> [WORK TO COMPLETE] Taking the line that contains "[28:53.83-28:54.90]" as the start and the last line of the data as the end, repeat exactly every line in that span, but no pictures.
- - -
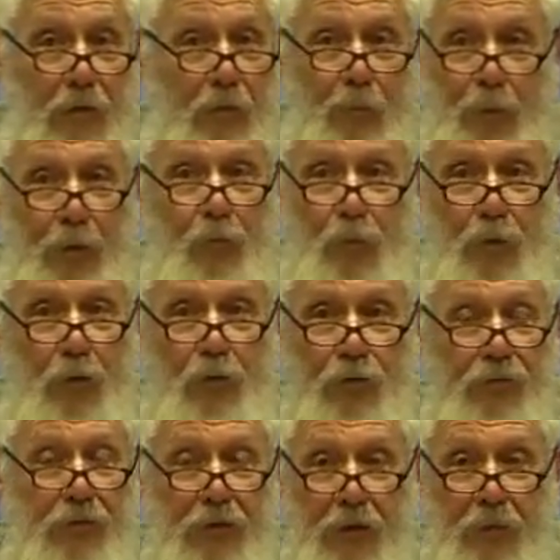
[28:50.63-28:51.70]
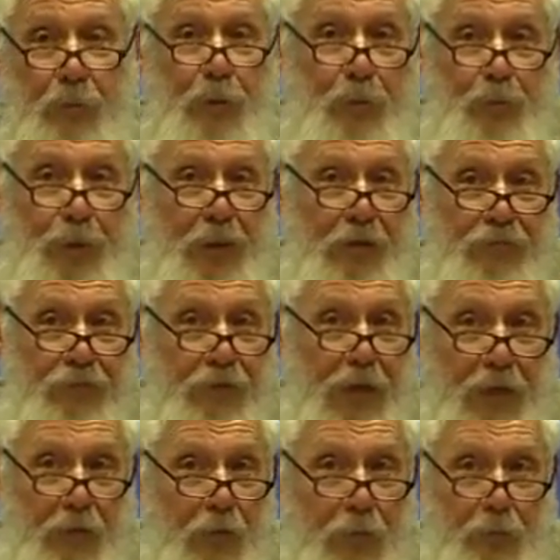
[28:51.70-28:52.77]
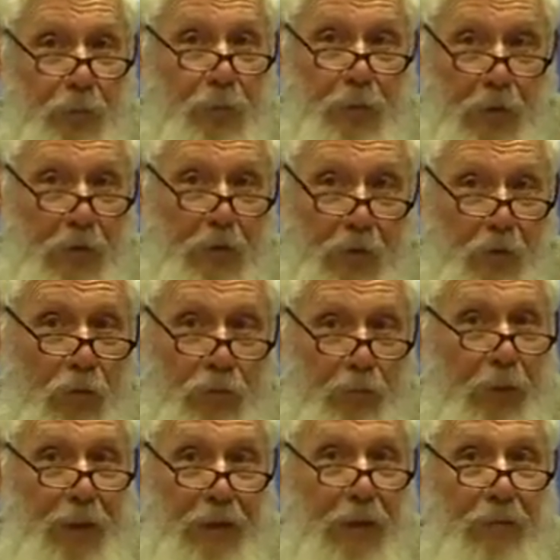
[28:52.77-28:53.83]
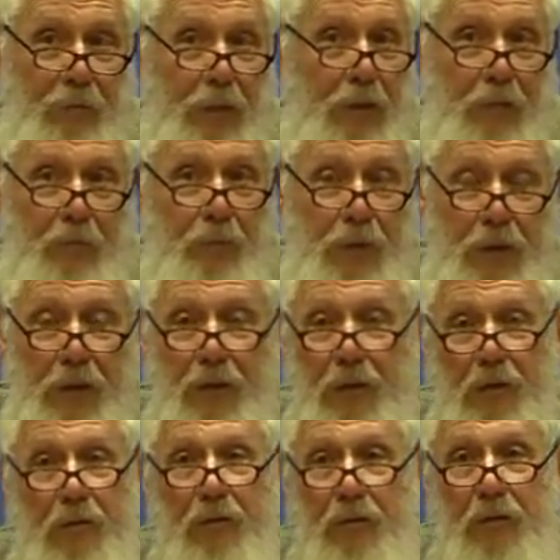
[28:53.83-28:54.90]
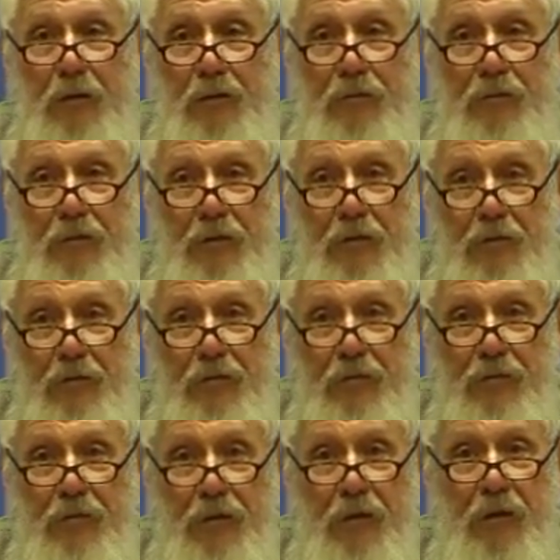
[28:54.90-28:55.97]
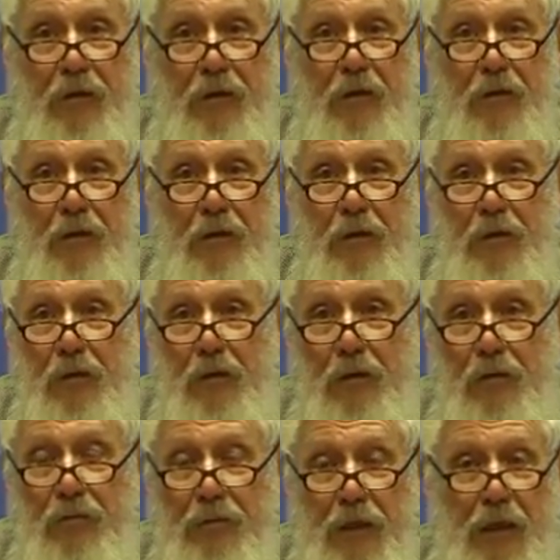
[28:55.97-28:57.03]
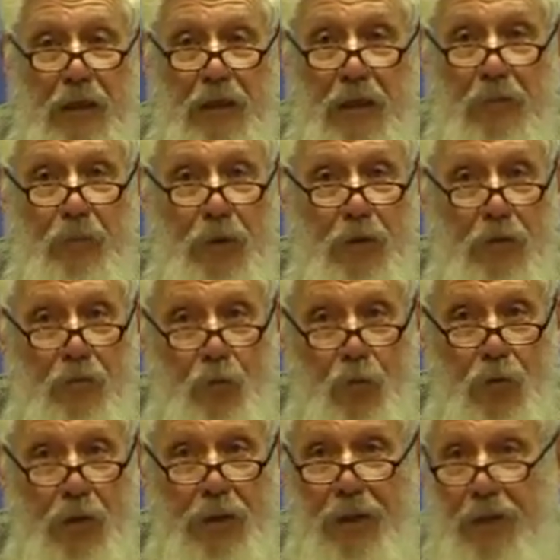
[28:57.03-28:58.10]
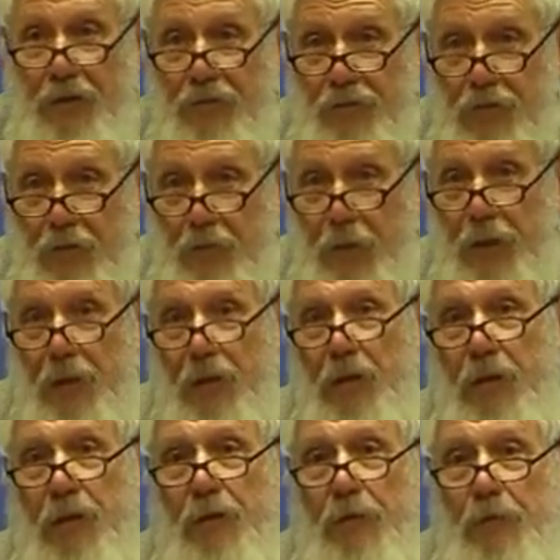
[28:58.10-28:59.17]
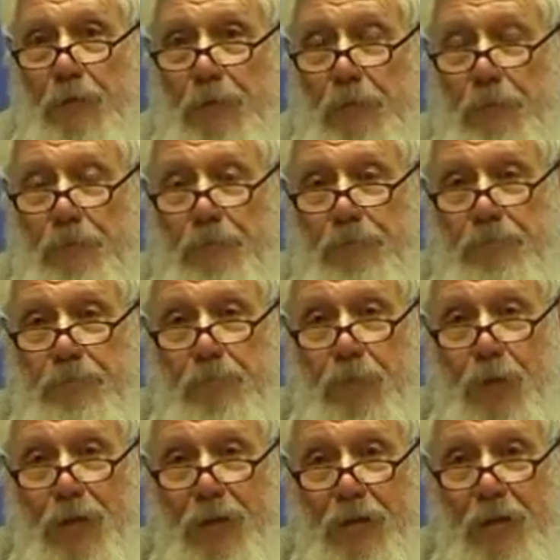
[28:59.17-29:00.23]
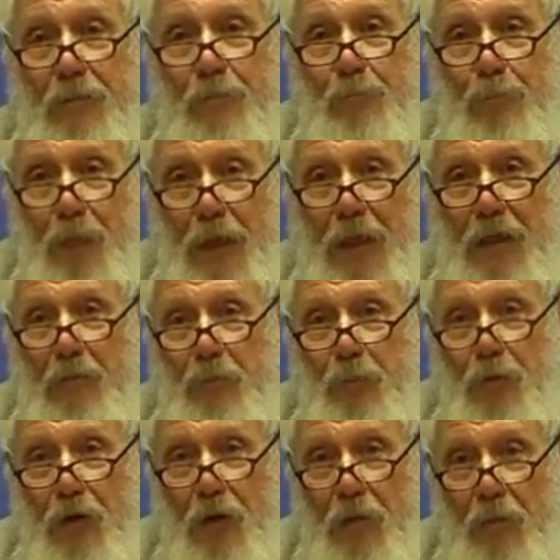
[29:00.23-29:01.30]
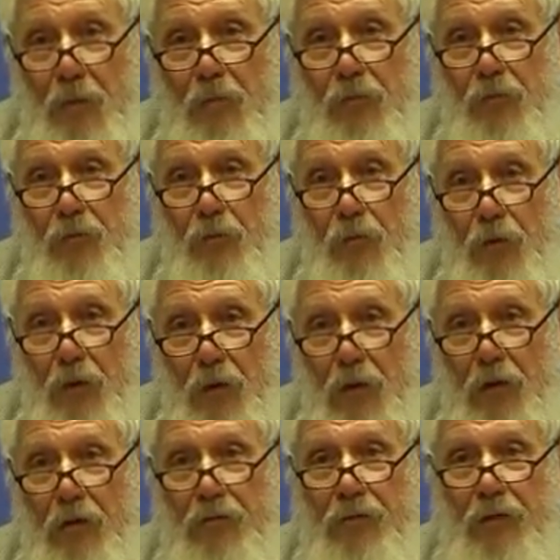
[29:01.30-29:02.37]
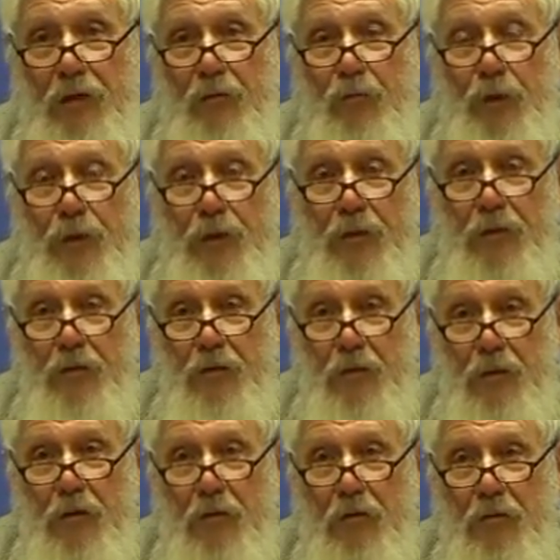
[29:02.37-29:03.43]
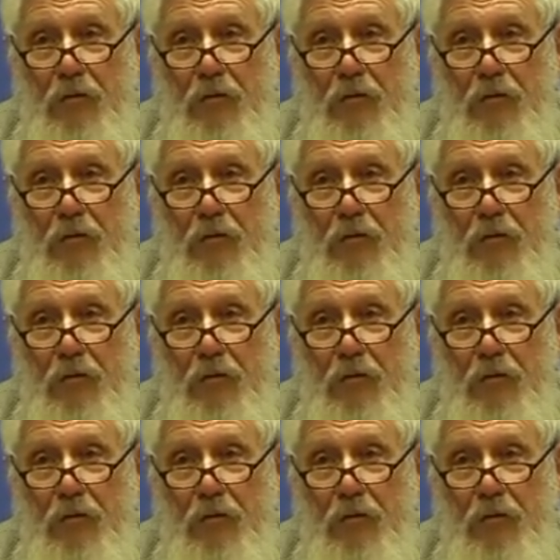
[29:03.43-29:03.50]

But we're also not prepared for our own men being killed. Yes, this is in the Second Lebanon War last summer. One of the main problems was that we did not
- - -
> [RESULT OF THE TASK]
[28:53.83-28:54.90]
[28:54.90-28:55.97]
[28:55.97-28:57.03]
[28:57.03-28:58.10]
[28:58.10-28:59.17]
[28:59.17-29:00.23]
[29:00.23-29:01.30]
[29:01.30-29:02.37]
[29:02.37-29:03.43]
[29:03.43-29:03.50]

But we're also not prepared for our own men being killed. Yes, this is in the Second Lebanon War last summer. One of the main problems was that we did not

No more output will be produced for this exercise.